It might be a symbolic gesture at this point, but in the immigration debate symbolism matters. California’s notoriously anti-immigrant Proposition 187—the ballot initiative that spawned a movement and inspired untold numbers of leaders to enter organizing and politics—has been removed from California state law.
It was already unenforceable thanks to the courts, but now that ugly, hateful language will be physically removed from the state law books.
In a piece in Huffington Post last year, California political consultant William Bradley dissects how Republican attempts to wedge immigrants against the broader electorate back then sparked a sustained backlash that benefitted Democrats.
But the critical fact here is that in 1994, Democratic gubernatorial candidate Kathleen Brown ignored advice from the play-it-safe political consultants and staked out a firm anti-187 position. Bradley writes:
Kathleen Brown’s decision to go against most of the advice she was getting and make the contrast on immigration between Democrats and Republicans exceedingly sharp was crucial to this. The message was very clear: Democrats stood in solidarity with the Latino community, even in the face of potential defeat. Republicans stood in opposition, a stance which continues in large measure to this day.

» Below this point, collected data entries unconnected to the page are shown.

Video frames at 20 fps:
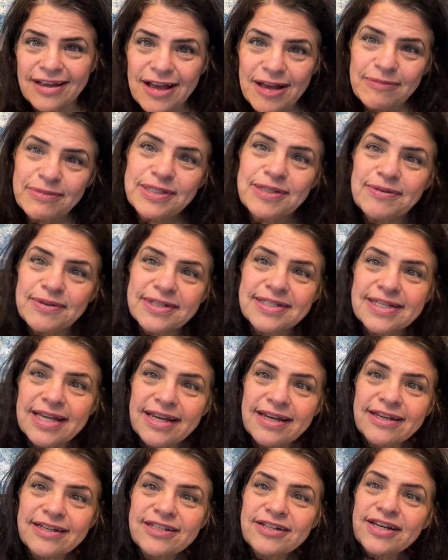I'm so
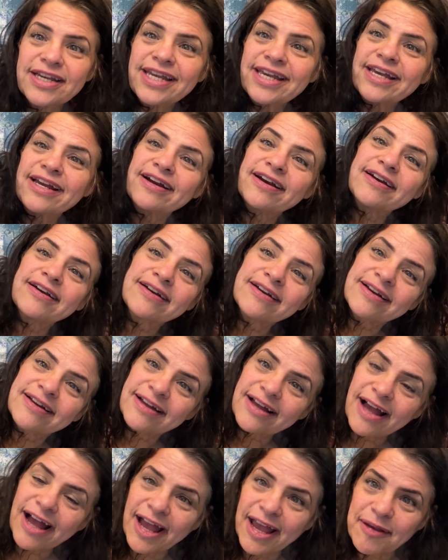excited you're here.
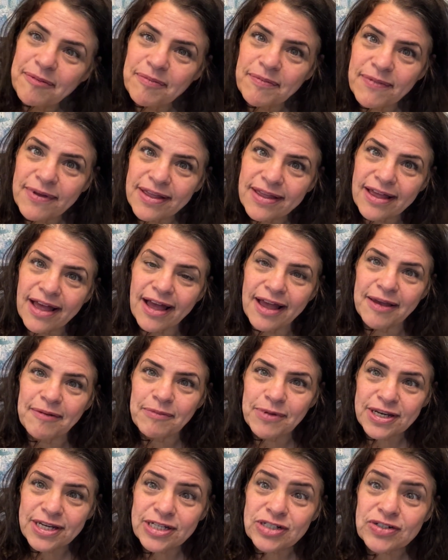I'm
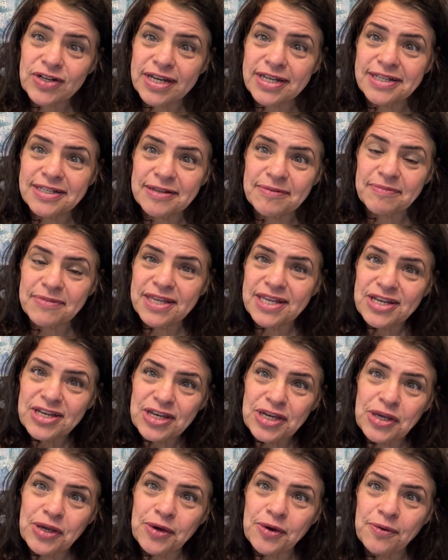gonna try something
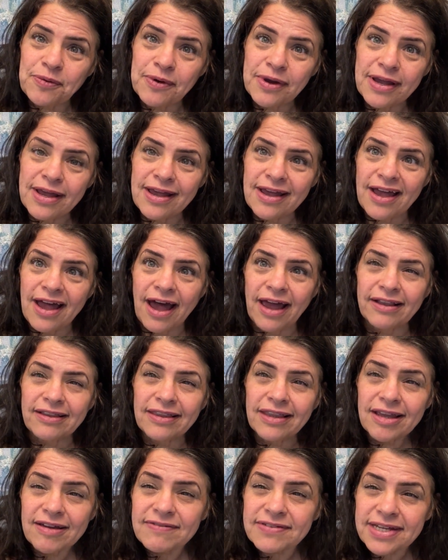new. I'd
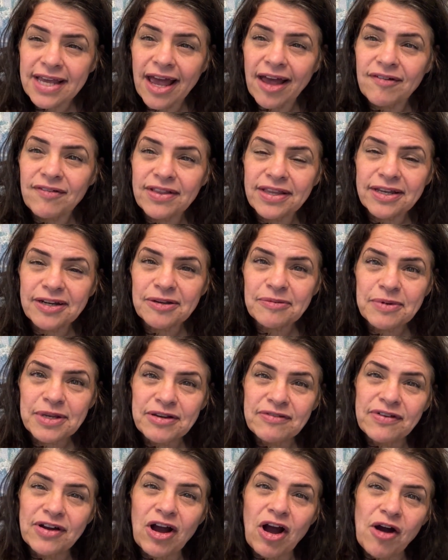love to have a little bit
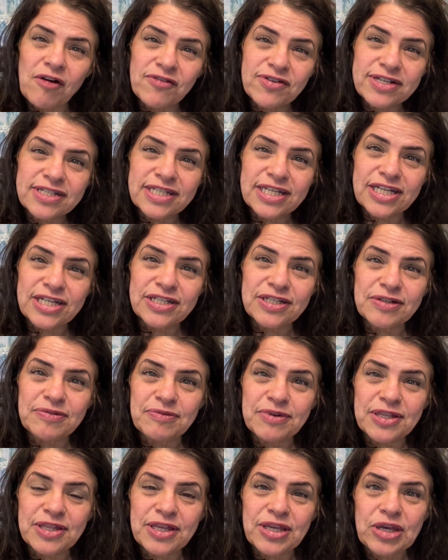of a conversation
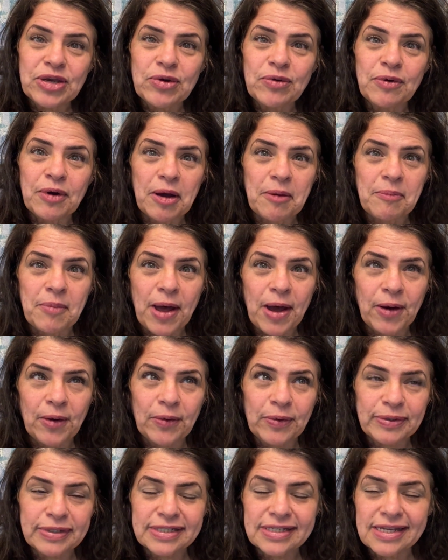with you
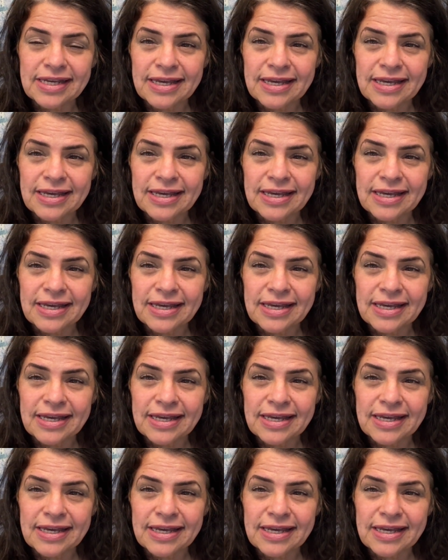about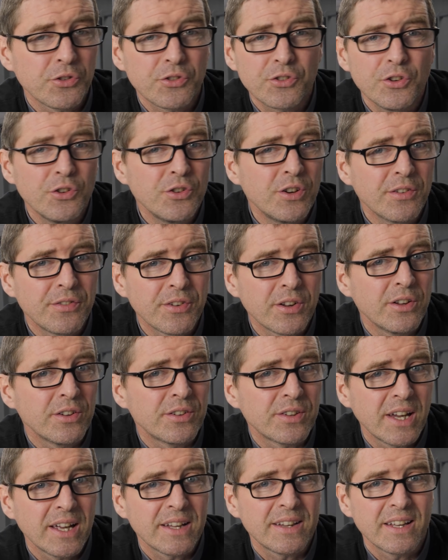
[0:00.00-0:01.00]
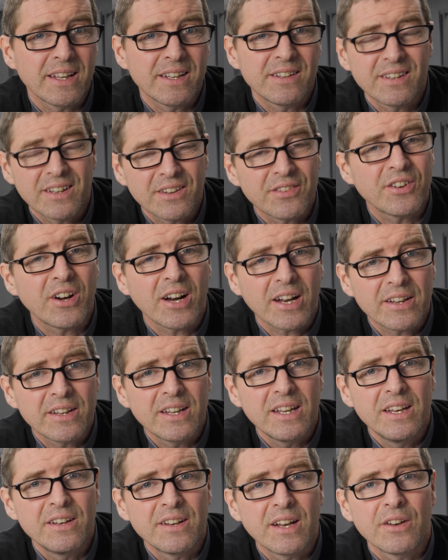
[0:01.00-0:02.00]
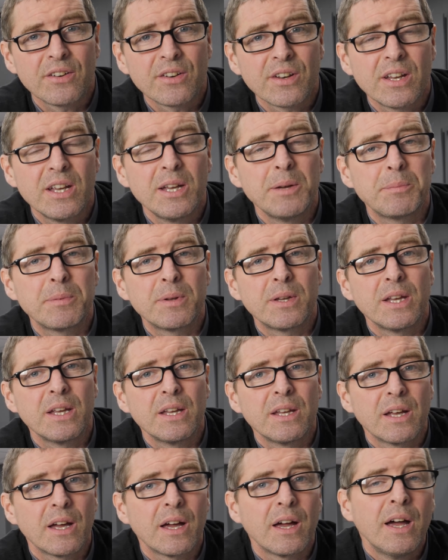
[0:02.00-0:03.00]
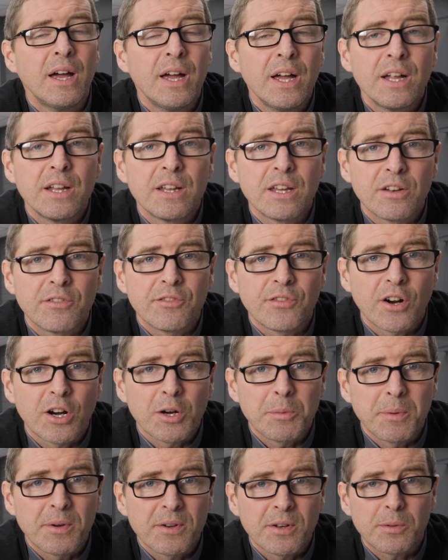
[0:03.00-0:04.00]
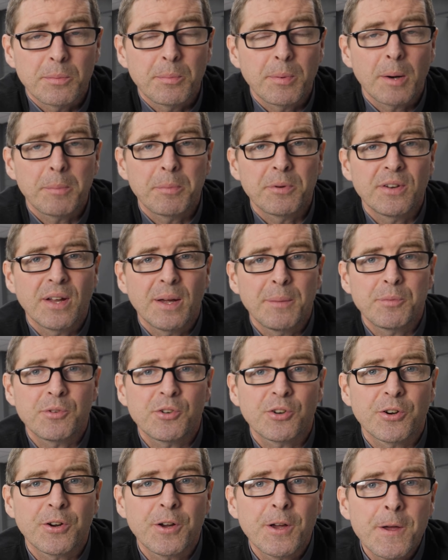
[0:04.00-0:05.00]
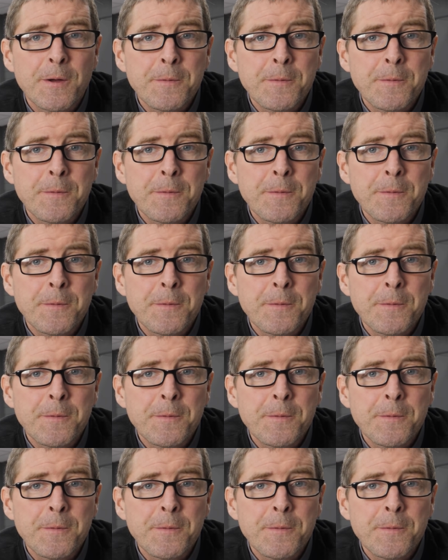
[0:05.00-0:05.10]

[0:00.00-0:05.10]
just too difficult to get the, to extract the heat out and keep the uh, the environment at the proper temperature.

Kathleen Brown is the sister of now-Governor Jerry Brown (D), who signed the bill deleting 187 from the books yesterday. Back in 1994, Jerry Brown reportedly encouraged his sister to take a strong stand against the ballot initiative. Since then, politics in California have changed dramatically. According to Latino Decisions:
Prop 187 and the Pete Wilson years had two effects that shifted the state dramatically to the Democrats. First, the number of Latino voters grew quickly in response to perceived attacks on the Latino community. In comparison to other states that did not experience the same anti-immigrant environment such as Texas or New York, the research clearly demonstrates that Latino voter registration in California increased must faster than anticipated by population growth alone. Second, during the mid-1990s extensive research documents a increase in Latino votes for the Democratic party in California that was sustained throughout the 2000s. Not only did more Latinos start voting, they started voting heavily against the Republican Party.
Prop 187 was the grandfather of Arizona’s SB 1070. Governor Pete Wilson’s (R) notorious campaign ad, “They Keep Coming” in 1994 was updated by US Senate candidate Sharron Angle (R) in 2010. The difference between then and now? Wilson won, and Angle lost. The authors and backers of Arizona’s SB 1070 are mired in scandal and disgrace. Pete Wilson came back in 2010 to advise gubernatorial candidate Meg Whitman (R) in her race against Jerry Brown, and Brown won decisively. Anti-immigrant extremists still drive the agenda in the Republican-controlled House of Representatives, but this will come back to haunt the Party in 2016.
Demographics have changed politics, and things you could “get away with” in 1994 no longer fly today. Bradley, the California consultant, writes: “In the end, Prop 187 had two major effects. It helped Pete Wilson win re-election as governor. And, because of Kathleen Brown’s decision, it created the context for the growing Latino vote to become perhaps the single most important component of the emerging Democratic electoral coalition.” In 1994, Democrats offered a sharp contrast to the bigotry that Republicans were spewing. It’s time for 2014 Democrats to learn the whole lesson from back then.